■ Exercise objective: Set the data down again, exactly as it reads, but without the pictures.

[Stored data entries]
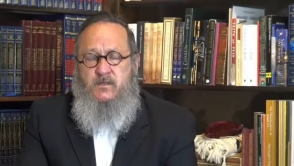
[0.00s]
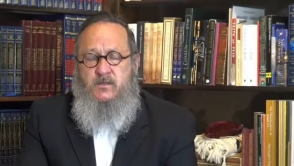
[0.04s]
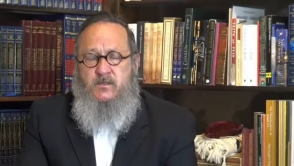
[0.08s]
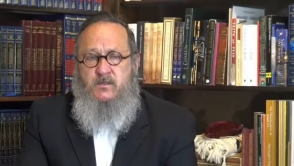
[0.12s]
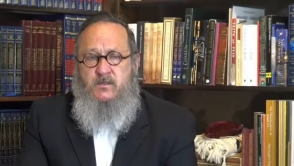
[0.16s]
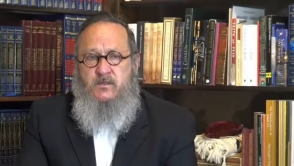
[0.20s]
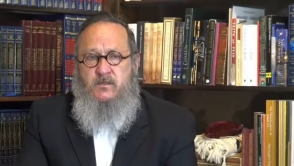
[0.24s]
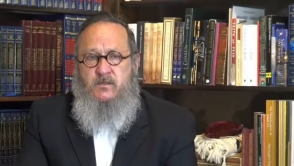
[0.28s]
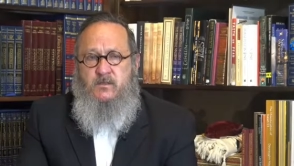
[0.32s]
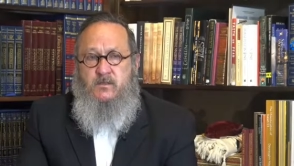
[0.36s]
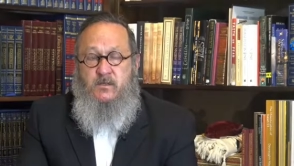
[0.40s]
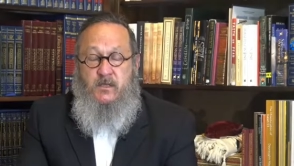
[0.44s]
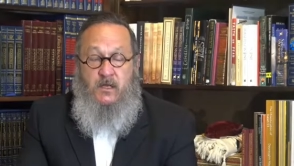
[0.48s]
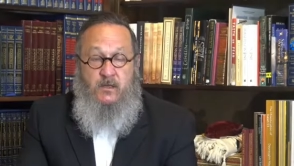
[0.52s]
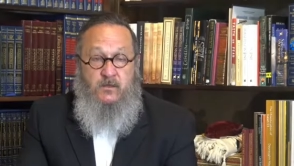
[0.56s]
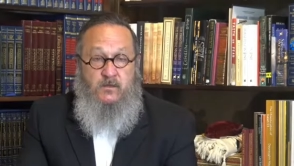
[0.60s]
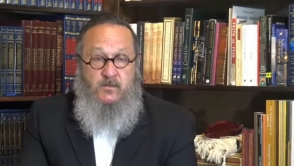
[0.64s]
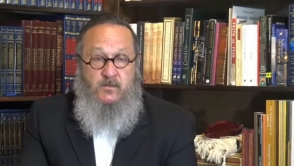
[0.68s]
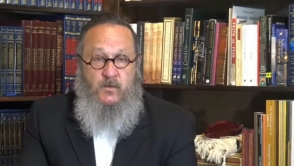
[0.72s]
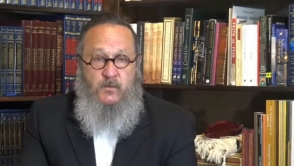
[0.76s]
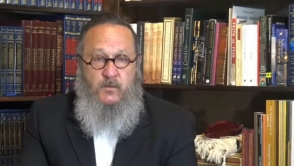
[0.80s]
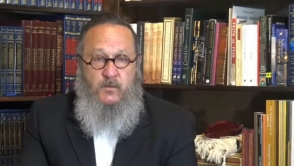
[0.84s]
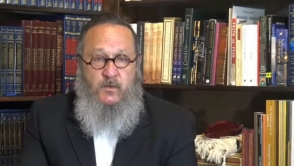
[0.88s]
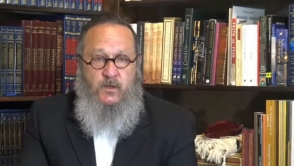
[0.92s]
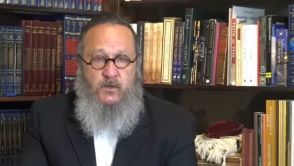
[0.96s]
sounds
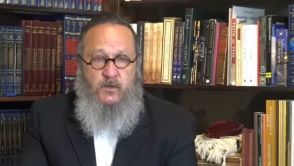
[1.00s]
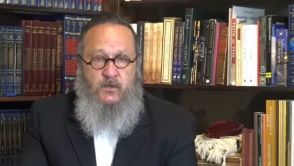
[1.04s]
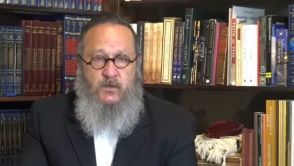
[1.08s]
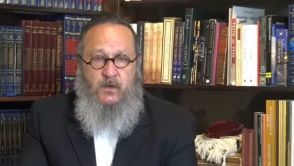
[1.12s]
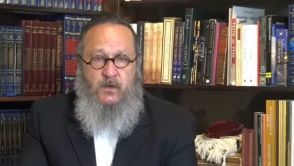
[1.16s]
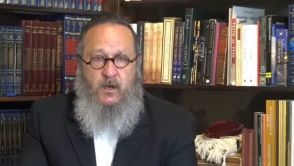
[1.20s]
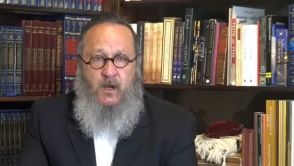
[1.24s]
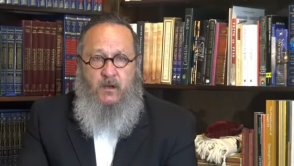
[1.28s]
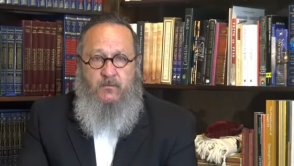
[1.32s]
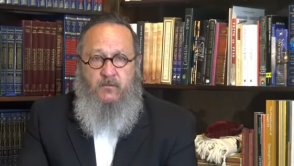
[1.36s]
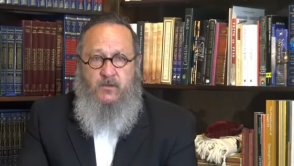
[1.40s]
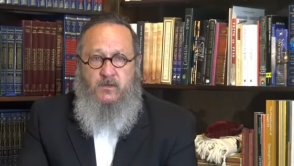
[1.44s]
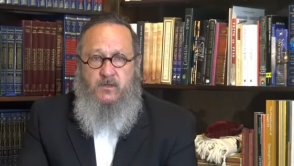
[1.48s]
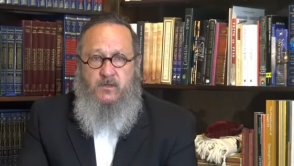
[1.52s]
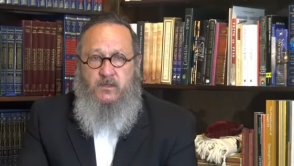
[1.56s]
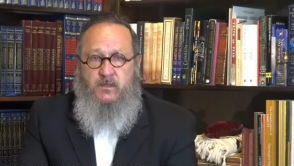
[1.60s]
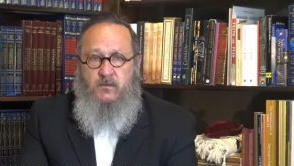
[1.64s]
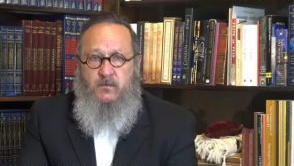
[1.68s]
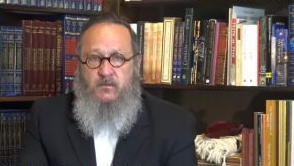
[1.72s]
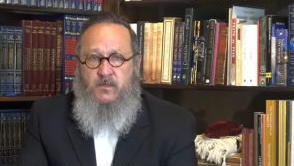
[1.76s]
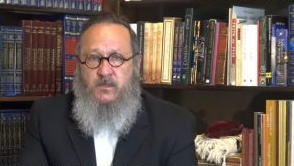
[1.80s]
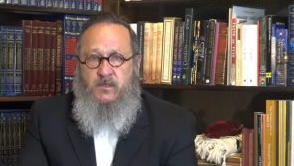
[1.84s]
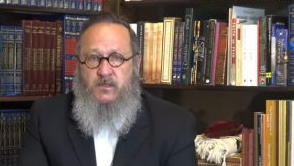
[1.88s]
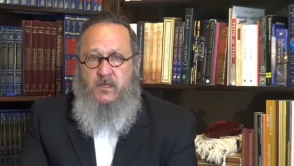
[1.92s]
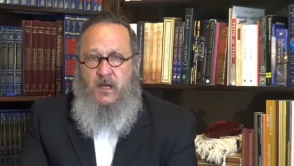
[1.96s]
familiar, obviously.
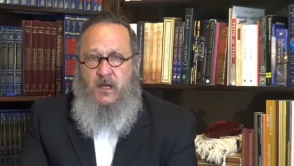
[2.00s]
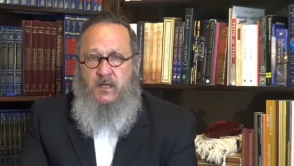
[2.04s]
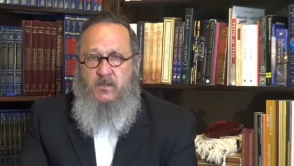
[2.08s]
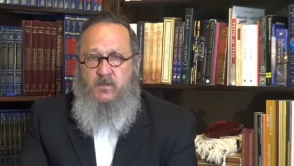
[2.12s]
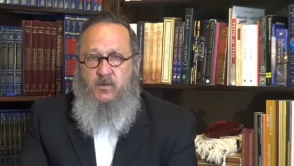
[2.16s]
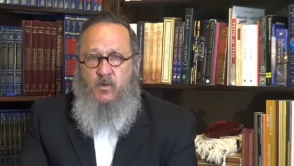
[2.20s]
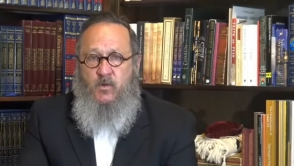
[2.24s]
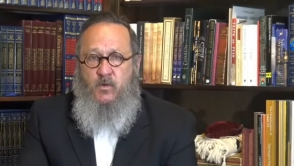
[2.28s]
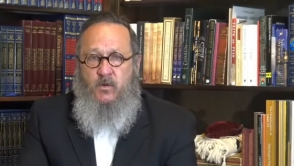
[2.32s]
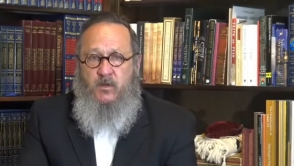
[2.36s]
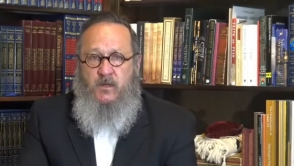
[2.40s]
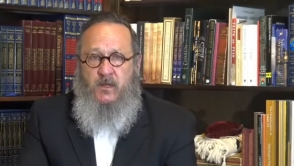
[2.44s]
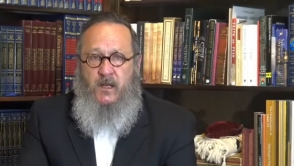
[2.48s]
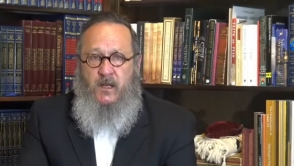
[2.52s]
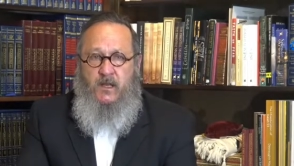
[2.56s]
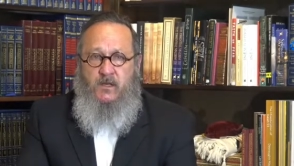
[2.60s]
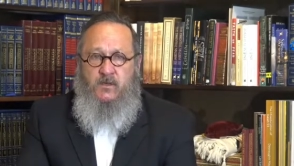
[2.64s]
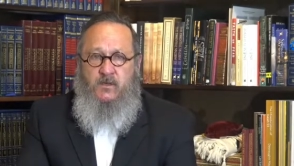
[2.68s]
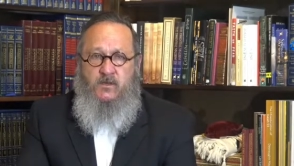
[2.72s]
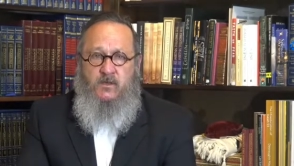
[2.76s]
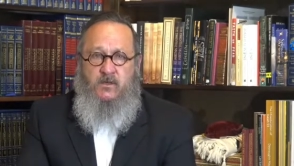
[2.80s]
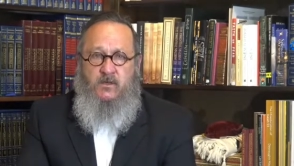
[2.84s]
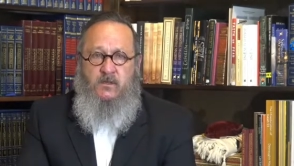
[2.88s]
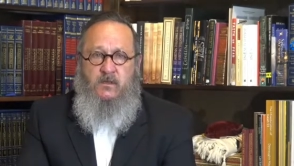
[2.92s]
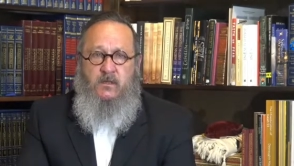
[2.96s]
Besides
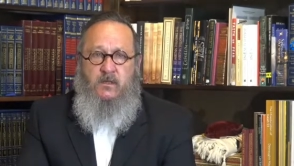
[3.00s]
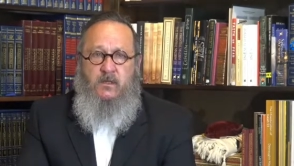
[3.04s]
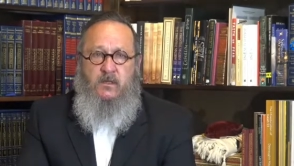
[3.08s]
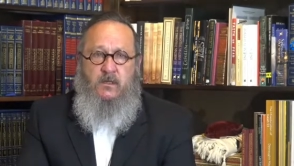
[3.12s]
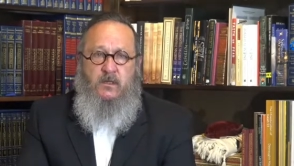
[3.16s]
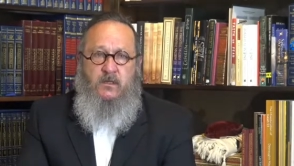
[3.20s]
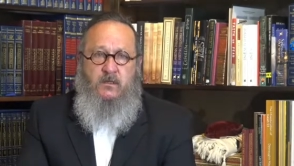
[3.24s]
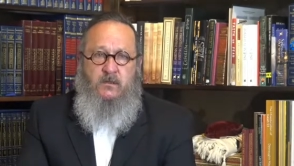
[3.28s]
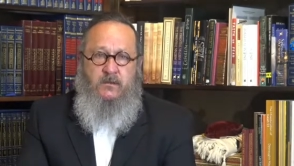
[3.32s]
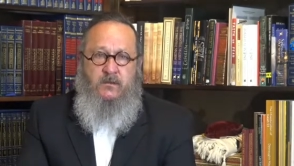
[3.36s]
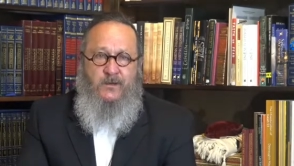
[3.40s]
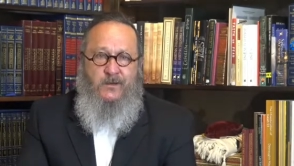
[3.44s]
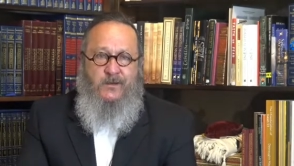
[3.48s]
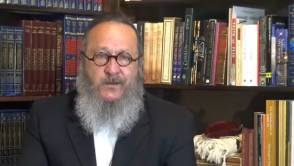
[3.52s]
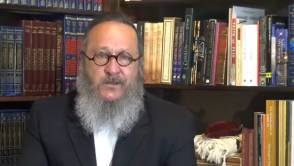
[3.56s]
ordination, there is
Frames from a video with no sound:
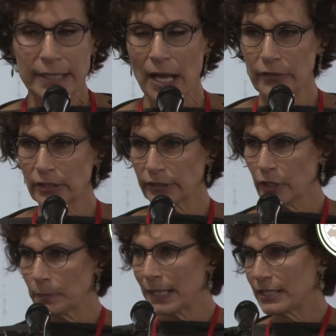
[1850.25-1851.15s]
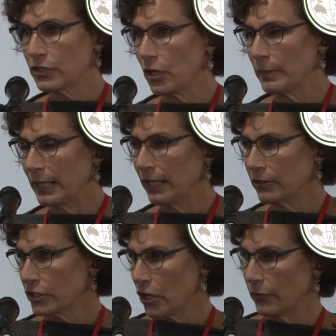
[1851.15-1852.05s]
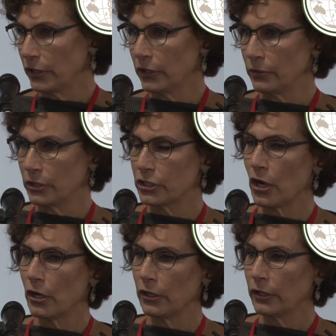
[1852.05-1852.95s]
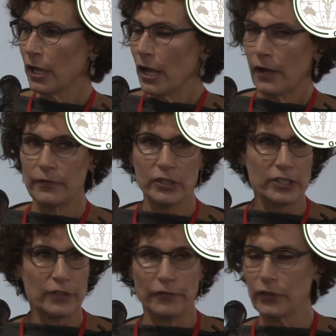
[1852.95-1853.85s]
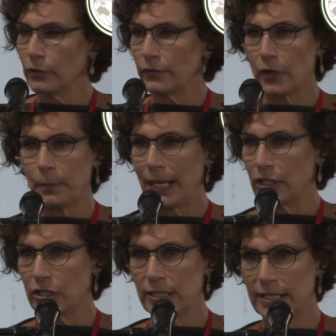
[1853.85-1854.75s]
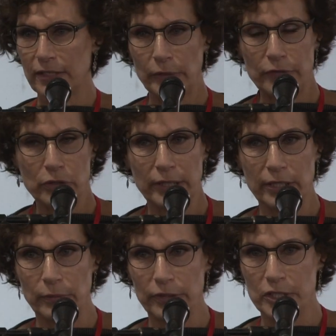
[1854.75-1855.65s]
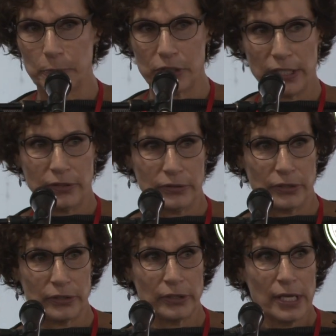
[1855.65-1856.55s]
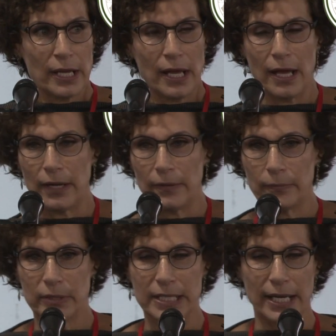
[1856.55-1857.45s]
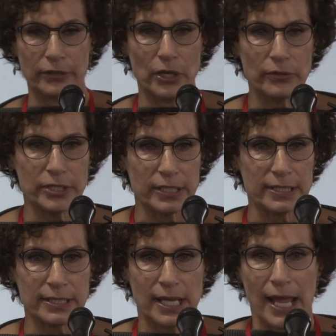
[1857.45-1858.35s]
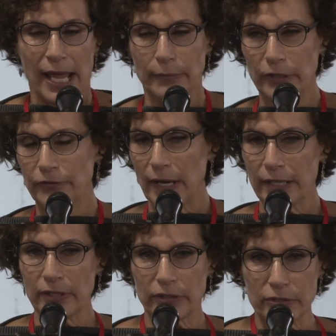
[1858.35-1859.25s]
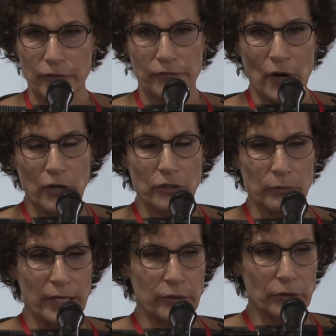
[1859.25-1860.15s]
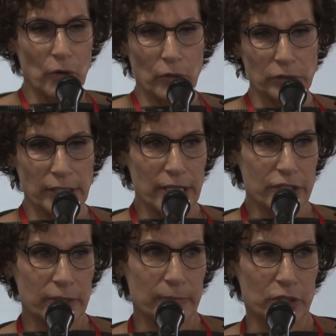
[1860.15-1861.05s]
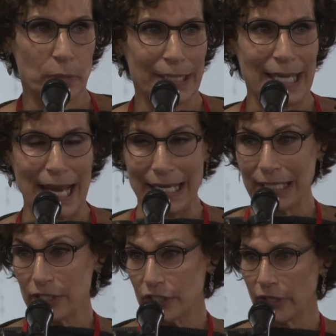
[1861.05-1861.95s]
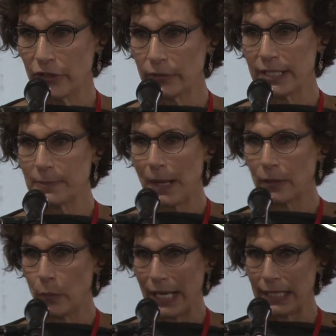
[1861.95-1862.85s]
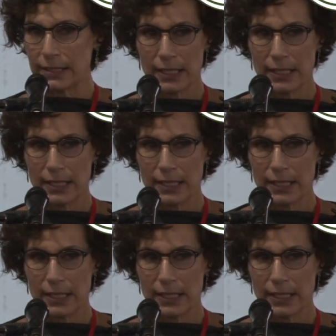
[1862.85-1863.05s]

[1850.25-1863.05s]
Now, the glioblastoma, here's showing you a chart of just a few of our patients that we've treated with this particular um, diagnosis. And we find that there's a far greater correlation between age than there is by weight.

■ Output for this task:
[0.00s]
[0.04s]
[0.08s]
[0.12s]
[0.16s]
[0.20s]
[0.24s]
[0.28s]
[0.32s]
[0.36s]
[0.40s]
[0.44s]
[0.48s]
[0.52s]
[0.56s]
[0.60s]
[0.64s]
[0.68s]
[0.72s]
[0.76s]
[0.80s]
[0.84s]
[0.88s]
[0.92s]
[0.96s]
sounds
[1.00s]
[1.04s]
[1.08s]
[1.12s]
[1.16s]
[1.20s]
[1.24s]
[1.28s]
[1.32s]
[1.36s]
[1.40s]
[1.44s]
[1.48s]
[1.52s]
[1.56s]
[1.60s]
[1.64s]
[1.68s]
[1.72s]
[1.76s]
[1.80s]
[1.84s]
[1.88s]
[1.92s]
[1.96s]
familiar, obviously.
[2.00s]
[2.04s]
[2.08s]
[2.12s]
[2.16s]
[2.20s]
[2.24s]
[2.28s]
[2.32s]
[2.36s]
[2.40s]
[2.44s]
[2.48s]
[2.52s]
[2.56s]
[2.60s]
[2.64s]
[2.68s]
[2.72s]
[2.76s]
[2.80s]
[2.84s]
[2.88s]
[2.92s]
[2.96s]
Besides
[3.00s]
[3.04s]
[3.08s]
[3.12s]
[3.16s]
[3.20s]
[3.24s]
[3.28s]
[3.32s]
[3.36s]
[3.40s]
[3.44s]
[3.48s]
[3.52s]
[3.56s]
ordination, there is
Frames from a video with no sound:
[1850.25-1851.15s]
[1851.15-1852.05s]
[1852.05-1852.95s]
[1852.95-1853.85s]
[1853.85-1854.75s]
[1854.75-1855.65s]
[1855.65-1856.55s]
[1856.55-1857.45s]
[1857.45-1858.35s]
[1858.35-1859.25s]
[1859.25-1860.15s]
[1860.15-1861.05s]
[1861.05-1861.95s]
[1861.95-1862.85s]
[1862.85-1863.05s]

[1850.25-1863.05s]
Now, the glioblastoma, here's showing you a chart of just a few of our patients that we've treated with this particular um, diagnosis. And we find that there's a far greater correlation between age than there is by weight.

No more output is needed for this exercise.